Clear the air: Open your bedroom windows for 5 to 10 minutes after you wake up in the morning and again before you climb into bed at night; this is enough time to let carbon dioxide out and oxygen in without chilling the rest of your house.
The 20 worst places in your home for your health.
Clean up what you bring down
Dragging winter blankets out of the attic and lugging decorations up from the basement stirs up dust, triggering allergy symptoms such as itchy eyes, wheezing, and congestion, says James Sublett, MD, chief of allergy at the University of Louisville School of Medicine.
Clear the air: Take boxes outdoors to wipe off the dust, then wipe them down (along with what's inside) before you bring them back in and plop them in the front hall. Wash any blankets or linens in hot water before you use them (same goes for winter clothes that can go in the washing machine). You can also put on an N95 dust respiratory mask (available at drugstores) before you head to the attic or basement, Dr. Sublett says. It'll shield you from 95% of airborne particles that set off sneezing fits, but you'll probably still want to dust off boxes if you plan on taking off the mask.
Use common (candle) sense
Scented candles, especially the industrial strength (and size) that many people light around the holidays, give off more than fragrance—studies show they produce tiny bits of pollution known as particulates that can inflame the respiratory tract and aggravate asthma, Dr. Sublett says. This is especially true if some of the dust you kicked up unearthing Grandma's decorations is still floating around. "Allergens like dust can hitch a ride on particulates, enter deep into your lungs, and make breathing more difficult," he explains.
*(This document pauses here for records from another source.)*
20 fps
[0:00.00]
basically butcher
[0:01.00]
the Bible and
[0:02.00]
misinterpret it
Clear the air: Stop burning candles, especially the ones inside large jars, which tend to send even more particulates into the air, says Jeffrey May, principal scientist at May Indoor Air Investigations in Tyngsborough, MA, and author of My House Is Killing Me! If the holidays aren't the same for you without that soft, candlelit glow, choose unscented tapered candles, and place them far from vents and other air sources.
Turn off ventilation fans
Exhaust fans work by sending the stale indoor air outside and replacing it with fresh air. However, running powerful fans such as commercial-size kitchen fans, large exhaust fans, or bathroom fans all at once (especially for an extended period of time) can redirect exhaust gases that may include deadly carbon monoxide fumes produced by gas or oil heaters back into the house instead of up and out the flue, explains Max Sherman, PhD, a senior scientist at Lawrence Berkeley National Laboratory.
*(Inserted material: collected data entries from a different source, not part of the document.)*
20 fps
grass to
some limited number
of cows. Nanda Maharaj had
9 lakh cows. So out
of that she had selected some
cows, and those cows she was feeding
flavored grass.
Clear the air: Turn exhaust fans off as soon as they've done their job, or consider replacing a manual switch with a timer to limit unnecessary use. Install carbon monoxide detectors as well; they're just as important as fire detectors.
Replace filthy filters
The upside to winter's drier air is that it makes it difficult for mold to grow. But existing mold from damp basements and lingering spores in air-conditioning systems can become airborne (and stay there) if all the windows are closed, May says. Mold can irritate your eyes, cause congestion, and worsen existing respiratory problems.
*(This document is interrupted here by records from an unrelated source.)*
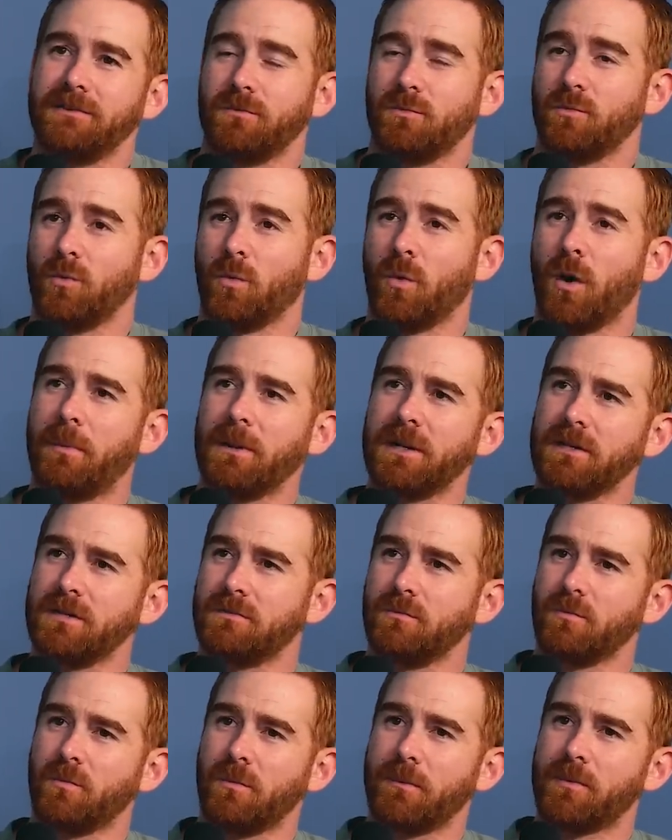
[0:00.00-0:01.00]
I mean? Well, but
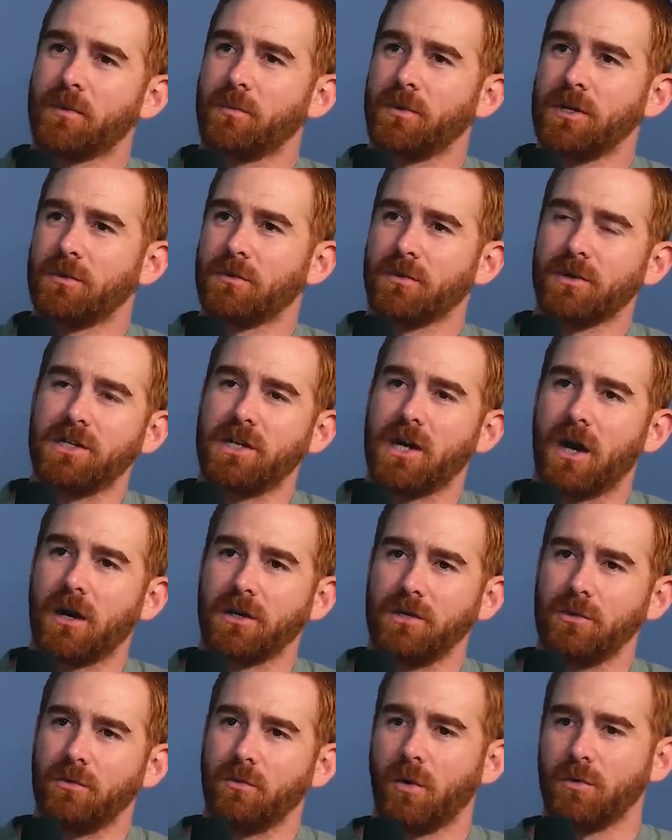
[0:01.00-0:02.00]
remember when you were young
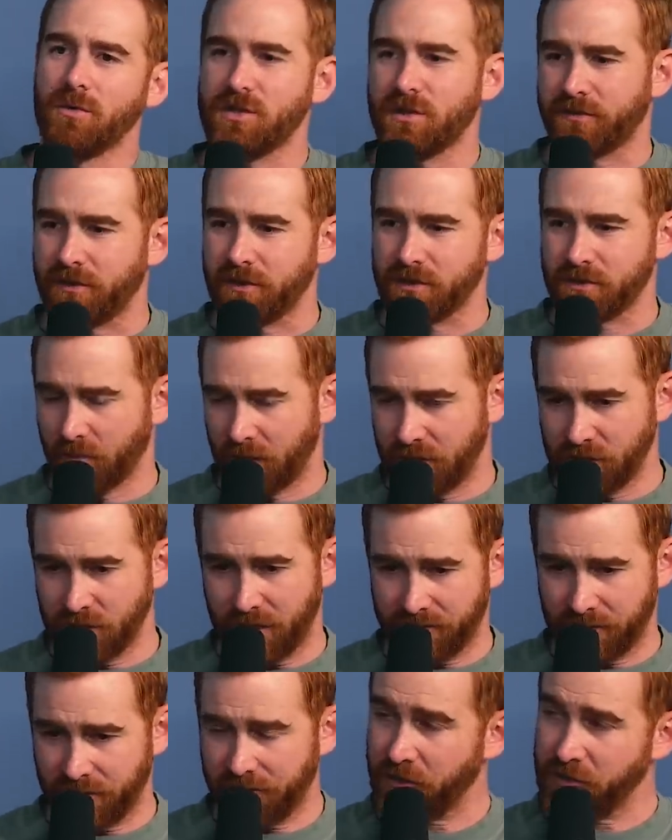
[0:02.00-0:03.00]
and you, what was your first, when did
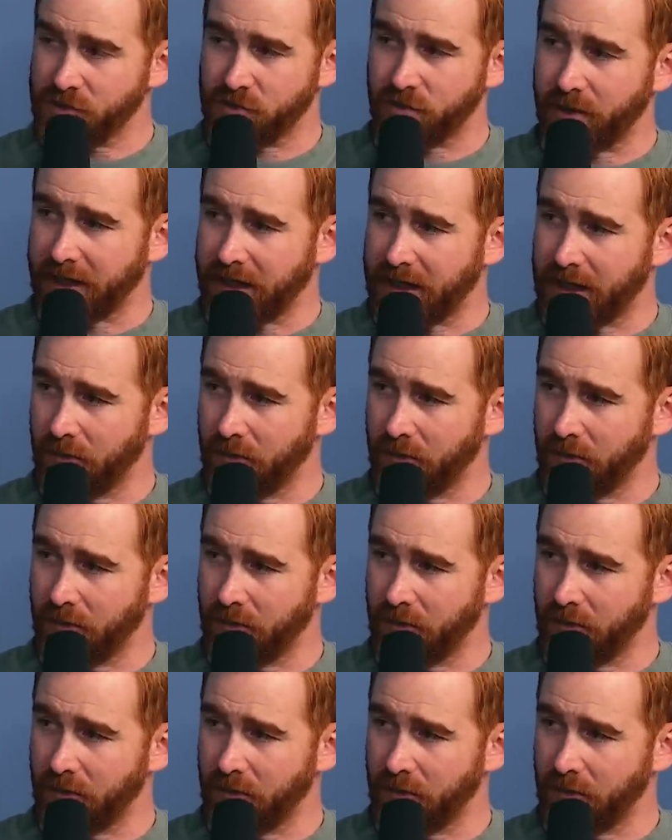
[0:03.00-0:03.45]
you have your first drink?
Clear the air: Change your heating system filters every 3 months, Dr. Sublett says. Filters act like armed guards, holding hostage pollutants that feed mold—such as human skin cells, pollen, and pet dander—so they can't escape into your indoor air. May recommends a filter with a minimum efficiency reporting value (MERV) rating of at least 8. Check the packaging. And have a professional service your heating system annually. Summer may be the best time—that way you can fix problems before you need the heat.